Sembra chiaro che i sistemi motivazionali contribuiscano ad indurre discontinuità tra gli eventi della nostra esperienza e che da questa derivino le strutture di significato come la memoria o il pensiero.
L’operare dei sistemi motivazionali interpersonali si colloca al di fuori dell’esperienza cosciente. Ne consegue che le strutture di significato personale che possono essere costruite nella memoria ed elaborate nel linguaggio e nel pensiero siano intrise di emozioni, percezioni interpersonali e di intuizioni delle motivazioni che sottendono l’incontro tra sé e l’altro.
Da quanto descritto deduciamo che secondo la prospettiva evoluzionista il pensiero concettuale e discorsivo è intensamente interconnesso all’esperienza emozionale ed alle intenzioni, inserendole in un contesto vasto di conoscenza condivisibile con i membri del gruppo sociale e con la cultura prodotta.
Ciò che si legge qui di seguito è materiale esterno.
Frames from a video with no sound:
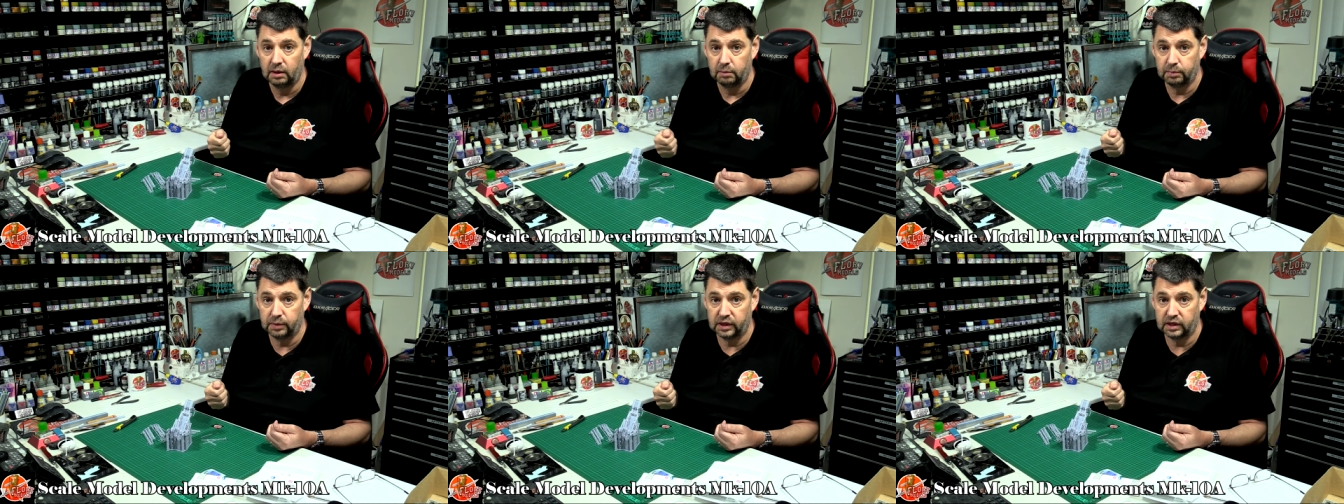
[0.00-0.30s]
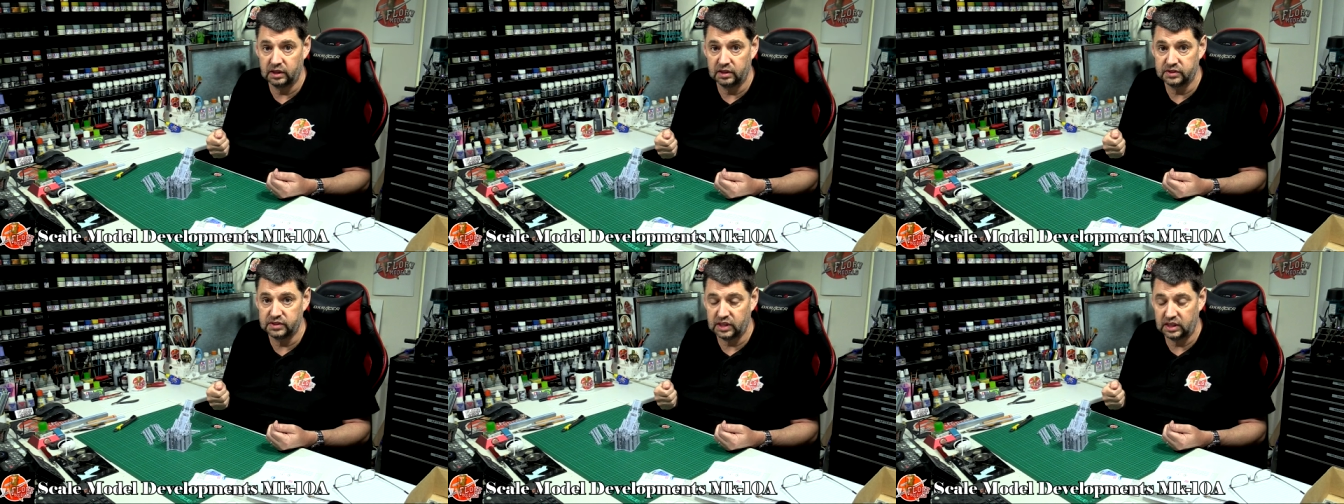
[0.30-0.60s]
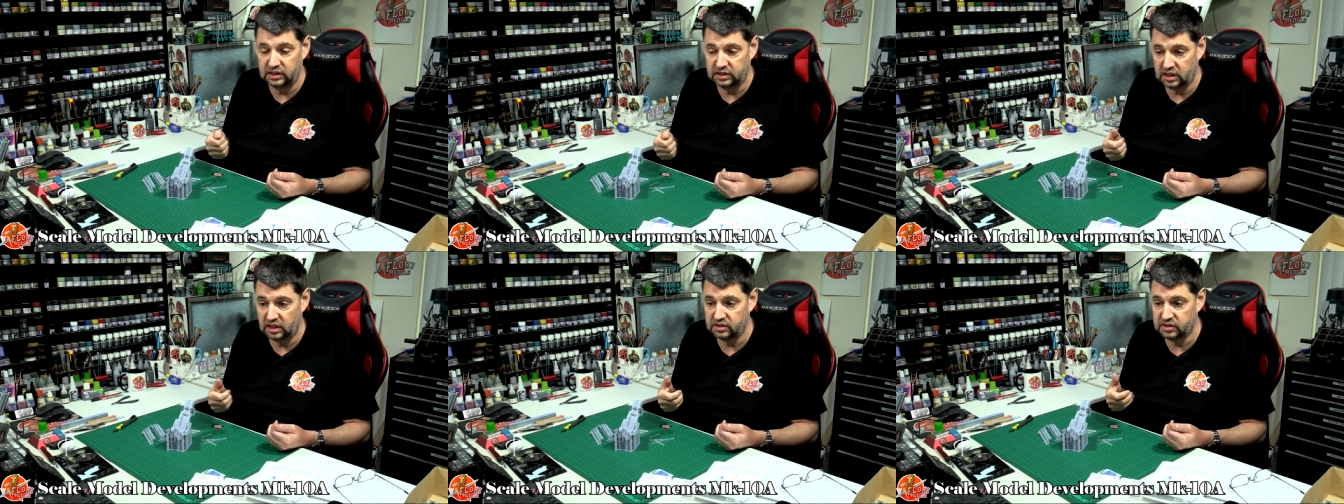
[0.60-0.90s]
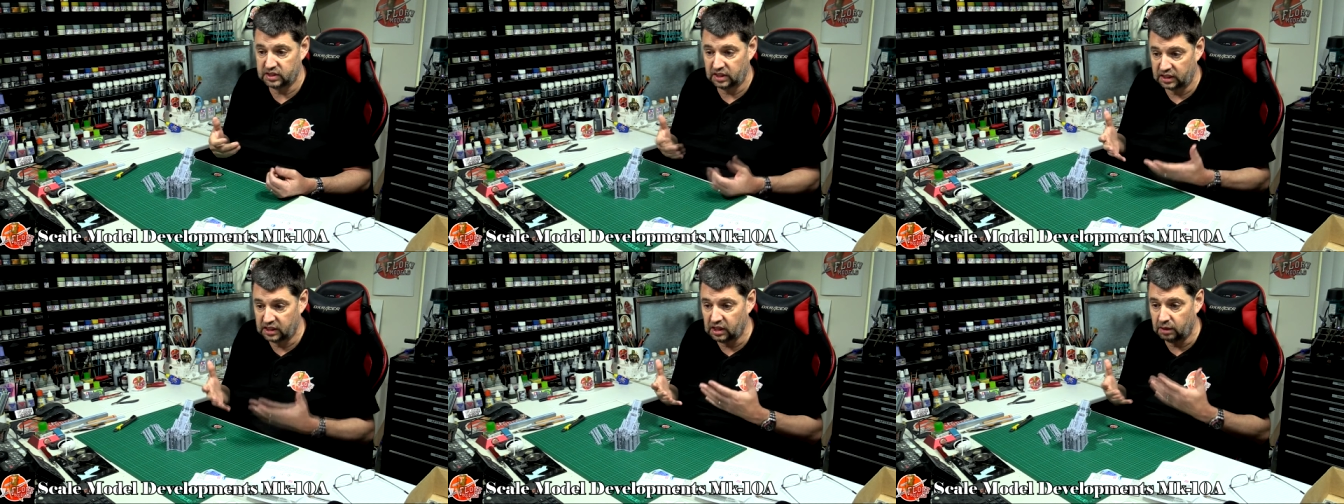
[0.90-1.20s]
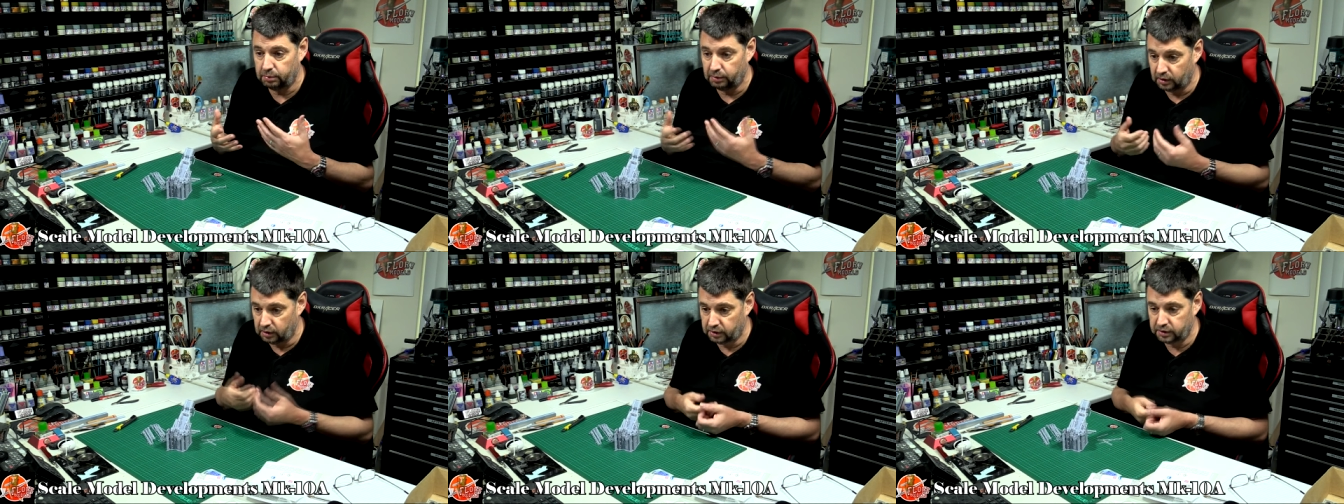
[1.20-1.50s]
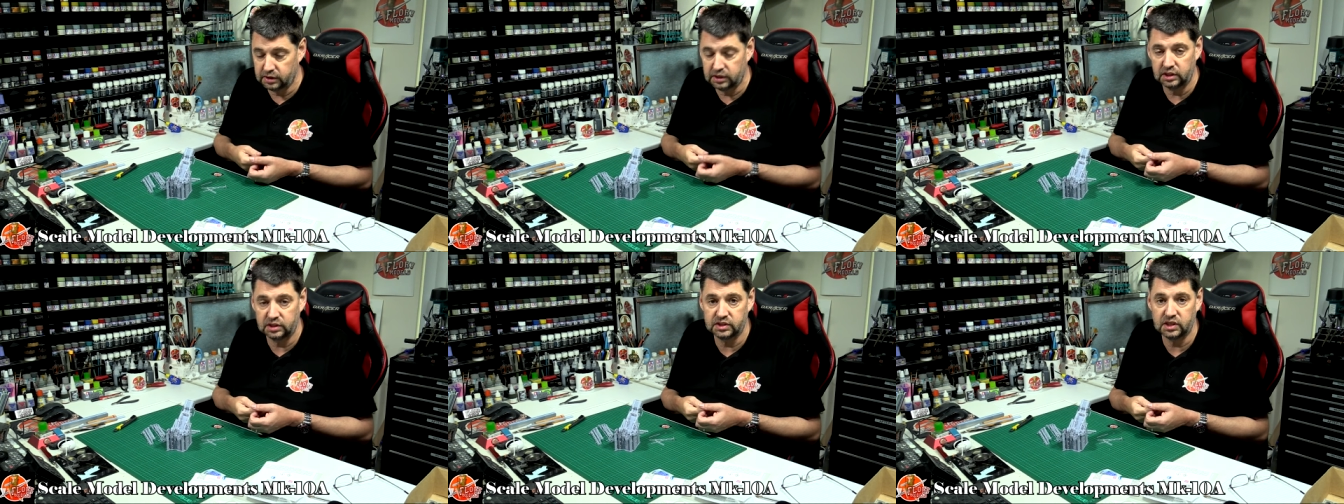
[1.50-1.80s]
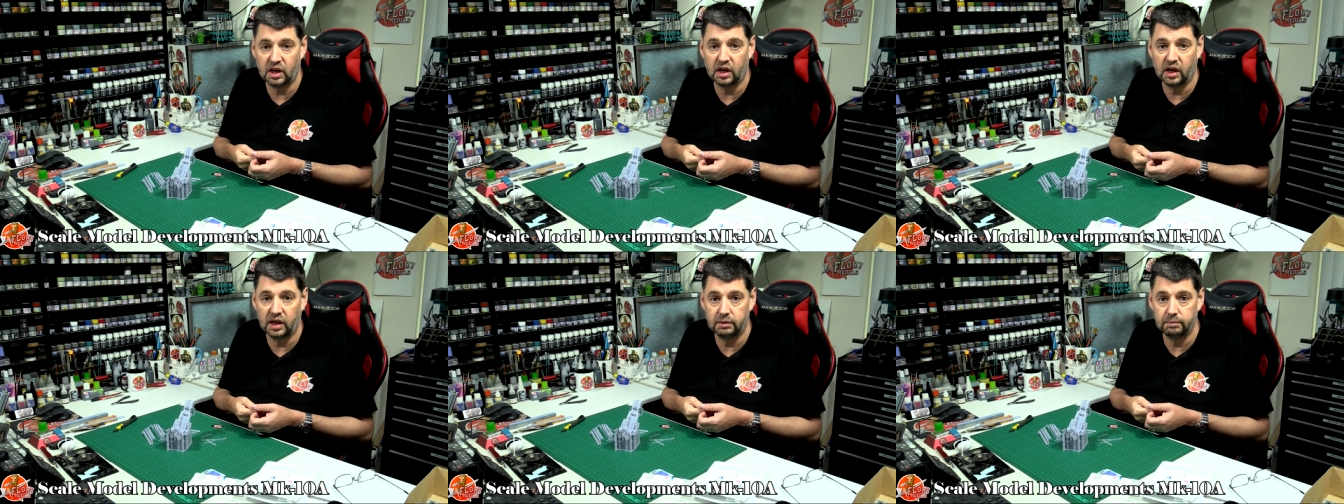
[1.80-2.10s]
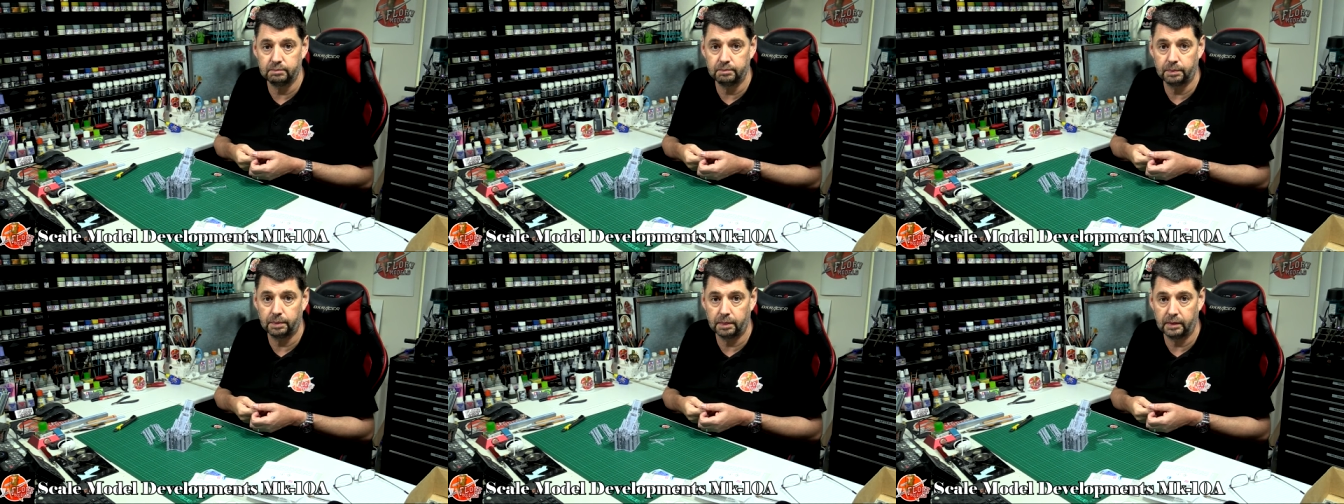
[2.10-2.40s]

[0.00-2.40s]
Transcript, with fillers: because it does take up a lot of your time.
All’inizio della vita il bambino è guidato dagli adulti che entrano in contato con lui e che sono in costante dialogo col bimbo, avviando quel processo mentale di riferire emozioni e intenzioni a strutture linguistico-concettuali. Ciò comporta che questi due elementi strutturali possano essere riconosciuti correttamente nell’attività referenziale che li connette al pensiero discorsivo e concettuale.
Secondo queste teorie è proprio il rapporto fra emozione e motivazione con il suo fondamento innato e preconcettuale a permettere di discriminare fra validazione dell’emozione e invalidazione. In conclusione deduciamo che i sistemi motivazionali interpersonali sono i principi organizzatori fondamentali di ogni interazione umana. Possono operare al di fuori della coscienza, ma anche diventare oggetto di coscienza riflessiva.